-- Data in this exercise --
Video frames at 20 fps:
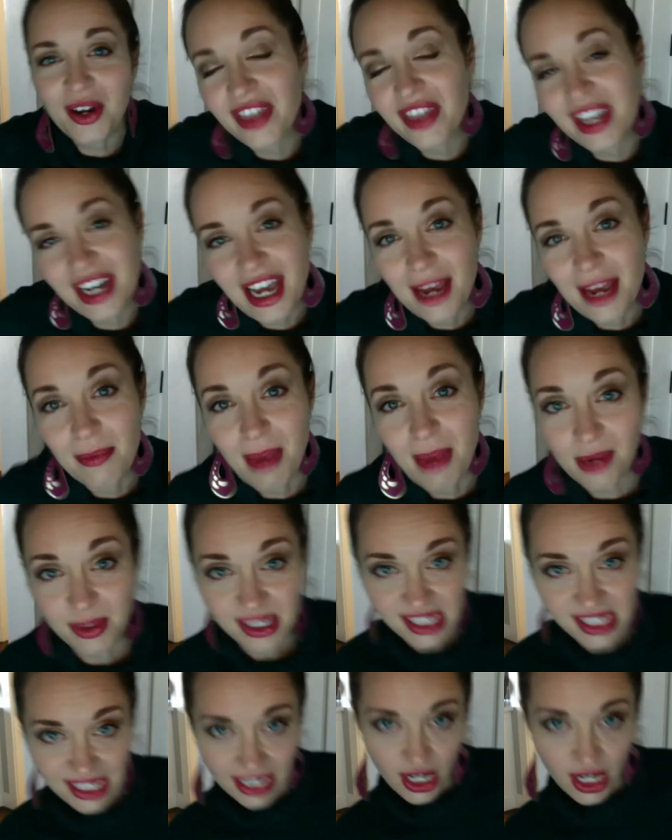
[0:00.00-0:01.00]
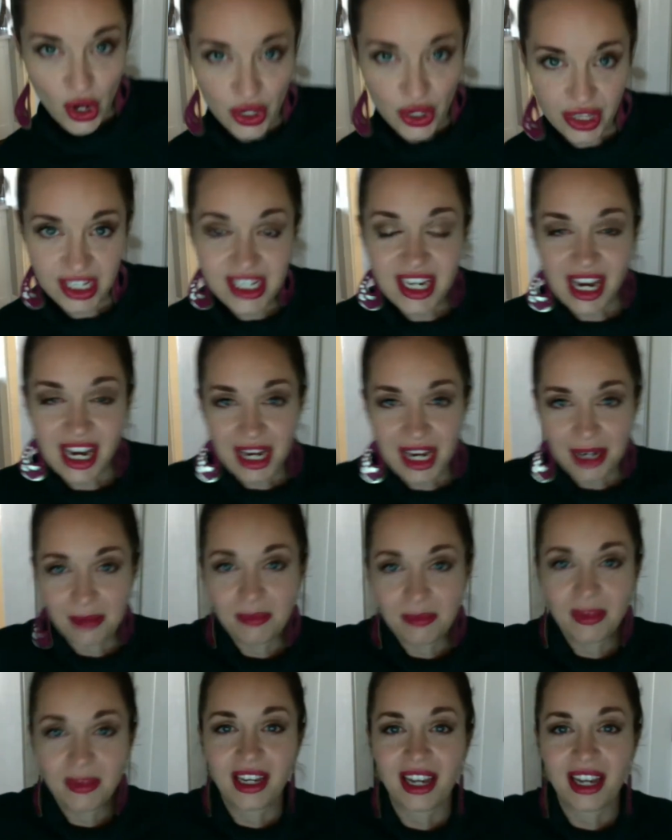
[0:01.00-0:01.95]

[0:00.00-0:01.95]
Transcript: that up, I was sick all the time.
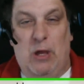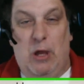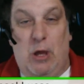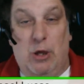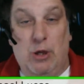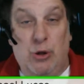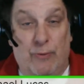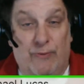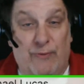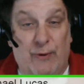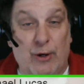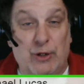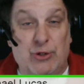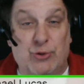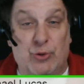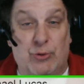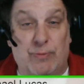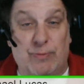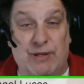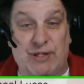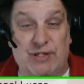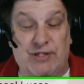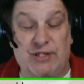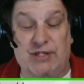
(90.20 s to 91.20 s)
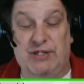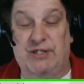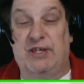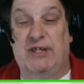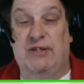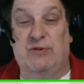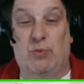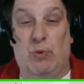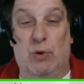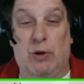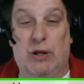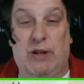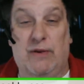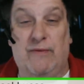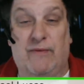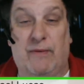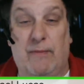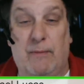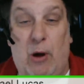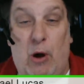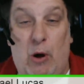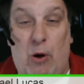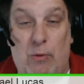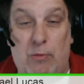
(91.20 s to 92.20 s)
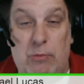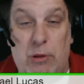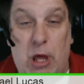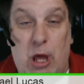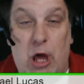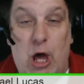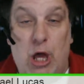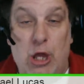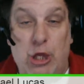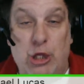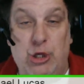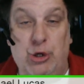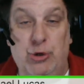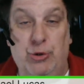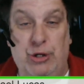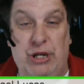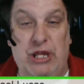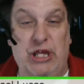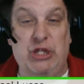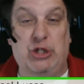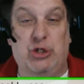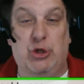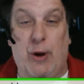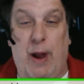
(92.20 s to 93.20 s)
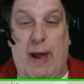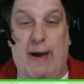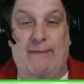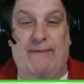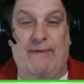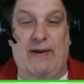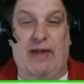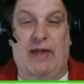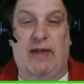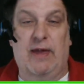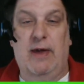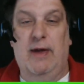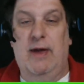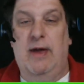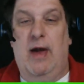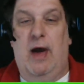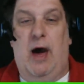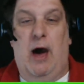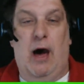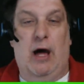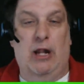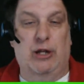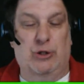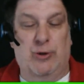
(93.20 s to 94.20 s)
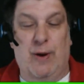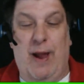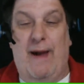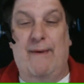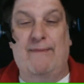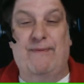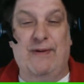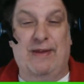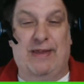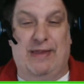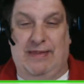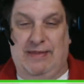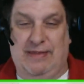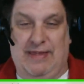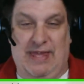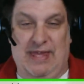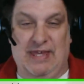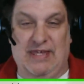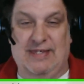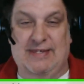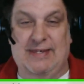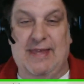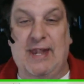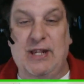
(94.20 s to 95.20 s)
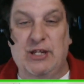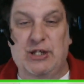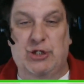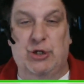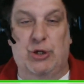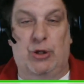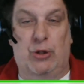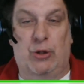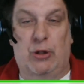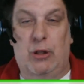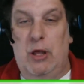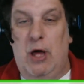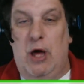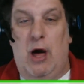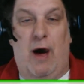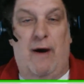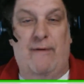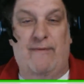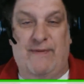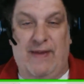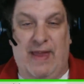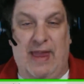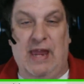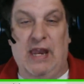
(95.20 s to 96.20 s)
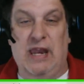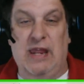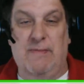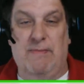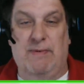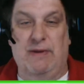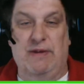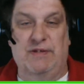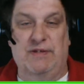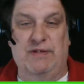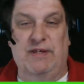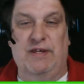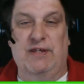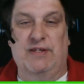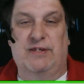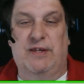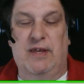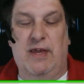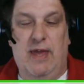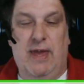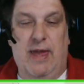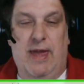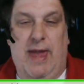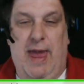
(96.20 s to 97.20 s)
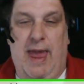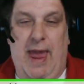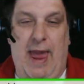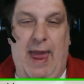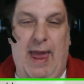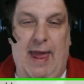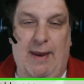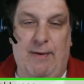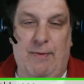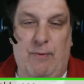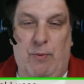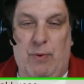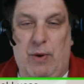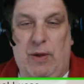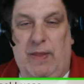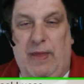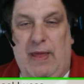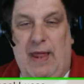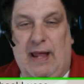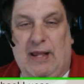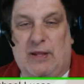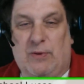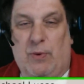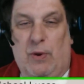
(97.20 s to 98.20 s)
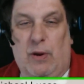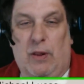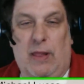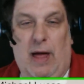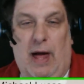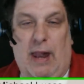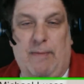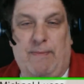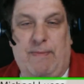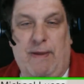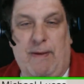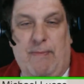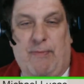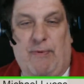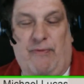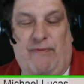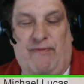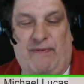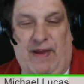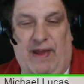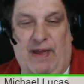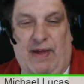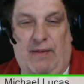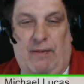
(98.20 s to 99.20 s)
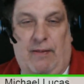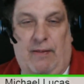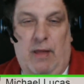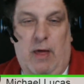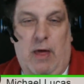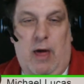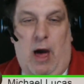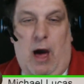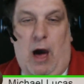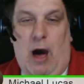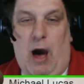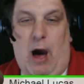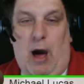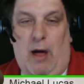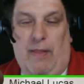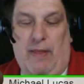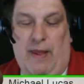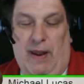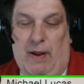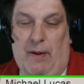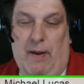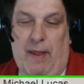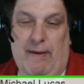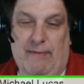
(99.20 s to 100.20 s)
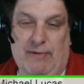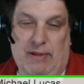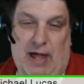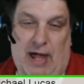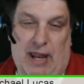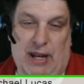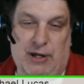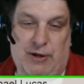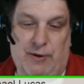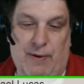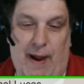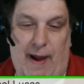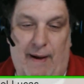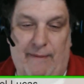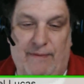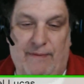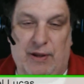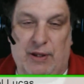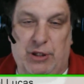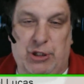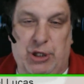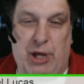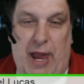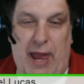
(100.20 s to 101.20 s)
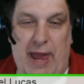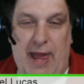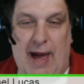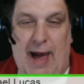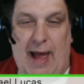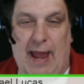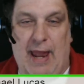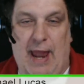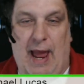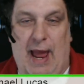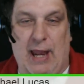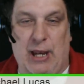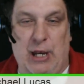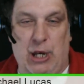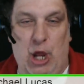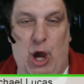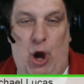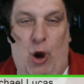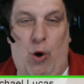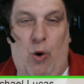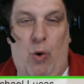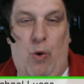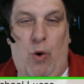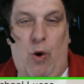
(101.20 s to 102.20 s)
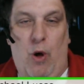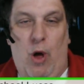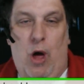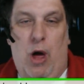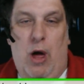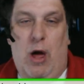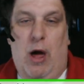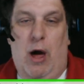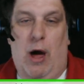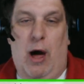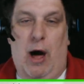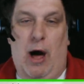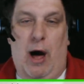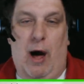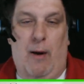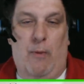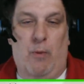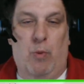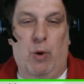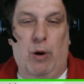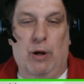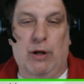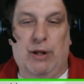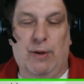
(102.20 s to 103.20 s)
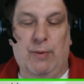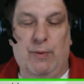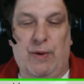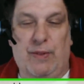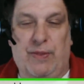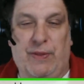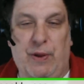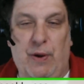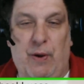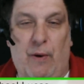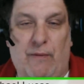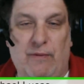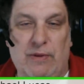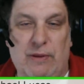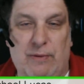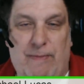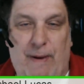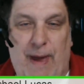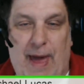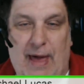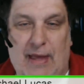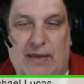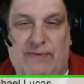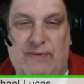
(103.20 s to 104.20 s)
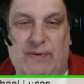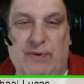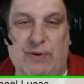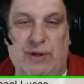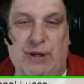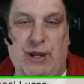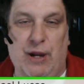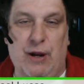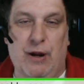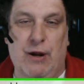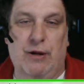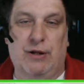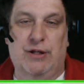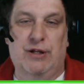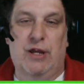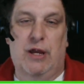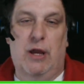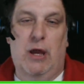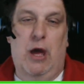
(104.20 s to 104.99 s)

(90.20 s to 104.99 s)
virtual business as working from home, you need traffic. Traffic is the essential of any business, and really that's where a lot of people fail. They don't have a lot of traffic. Jay, I know working with you over the past few years,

-- What needs to be done --
Without the pictures, write out every line above exactly as it appears.

-- Solution to the exercise --
Video frames at 20 fps:
[0:00.00-0:01.00]
[0:01.00-0:01.95]

[0:00.00-0:01.95]
Transcript: that up, I was sick all the time.
(90.20 s to 91.20 s)
(91.20 s to 92.20 s)
(92.20 s to 93.20 s)
(93.20 s to 94.20 s)
(94.20 s to 95.20 s)
(95.20 s to 96.20 s)
(96.20 s to 97.20 s)
(97.20 s to 98.20 s)
(98.20 s to 99.20 s)
(99.20 s to 100.20 s)
(100.20 s to 101.20 s)
(101.20 s to 102.20 s)
(102.20 s to 103.20 s)
(103.20 s to 104.20 s)
(104.20 s to 104.99 s)

(90.20 s to 104.99 s)
virtual business as working from home, you need traffic. Traffic is the essential of any business, and really that's where a lot of people fail. They don't have a lot of traffic. Jay, I know working with you over the past few years,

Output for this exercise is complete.